***** Records provided

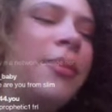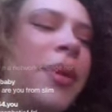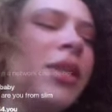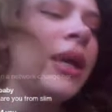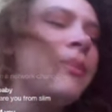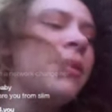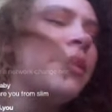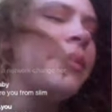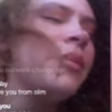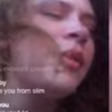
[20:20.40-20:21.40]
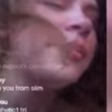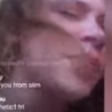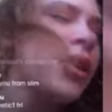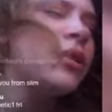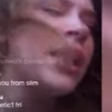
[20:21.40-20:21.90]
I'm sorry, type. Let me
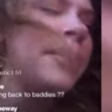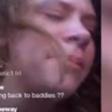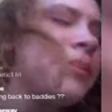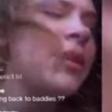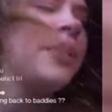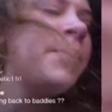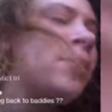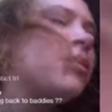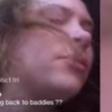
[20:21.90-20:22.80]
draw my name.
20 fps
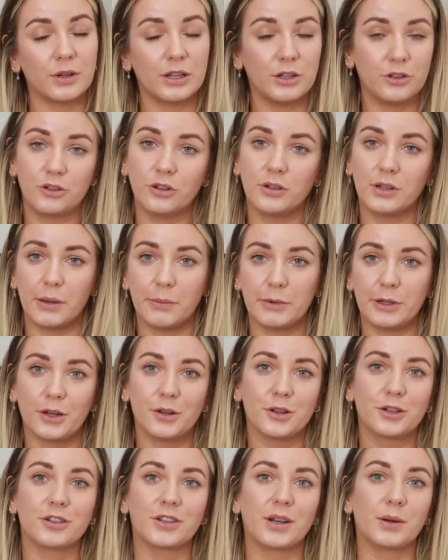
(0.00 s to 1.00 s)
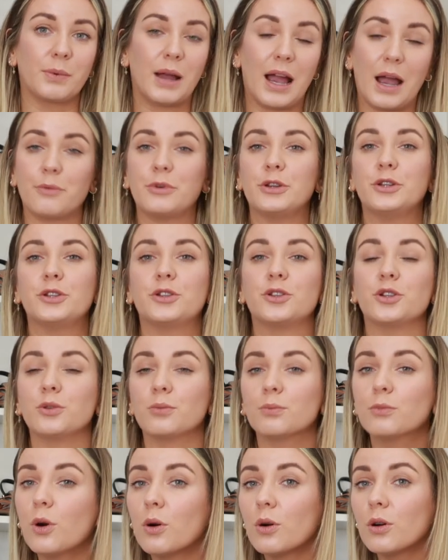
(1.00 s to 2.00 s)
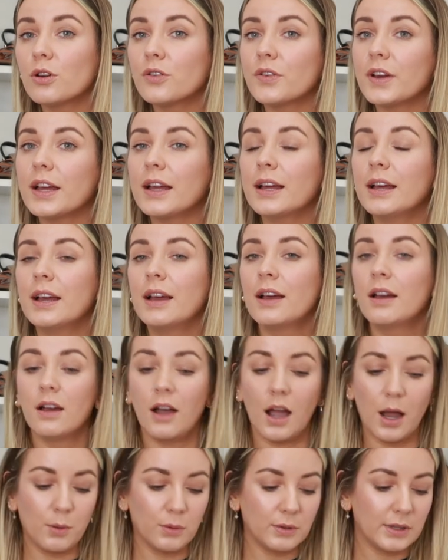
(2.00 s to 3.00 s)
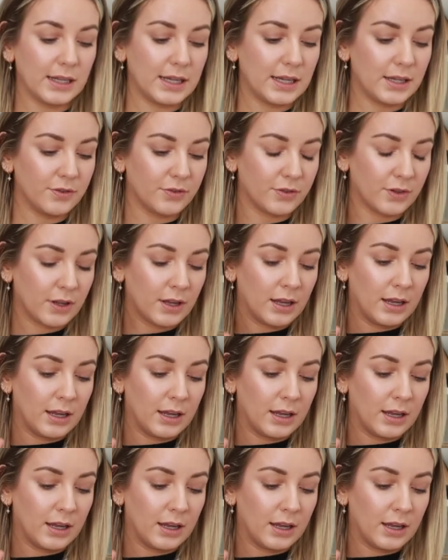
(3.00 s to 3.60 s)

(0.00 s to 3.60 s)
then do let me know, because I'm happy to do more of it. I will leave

**********

▶ **Instructions to follow**
Copy out each record shown above without alteration, skipping any picture.

▶ **Your response**
[20:20.40-20:21.40]
[20:21.40-20:21.90]
I'm sorry, type. Let me
[20:21.90-20:22.80]
draw my name.
20 fps
(0.00 s to 1.00 s)
(1.00 s to 2.00 s)
(2.00 s to 3.00 s)
(3.00 s to 3.60 s)

(0.00 s to 3.60 s)
then do let me know, because I'm happy to do more of it. I will leave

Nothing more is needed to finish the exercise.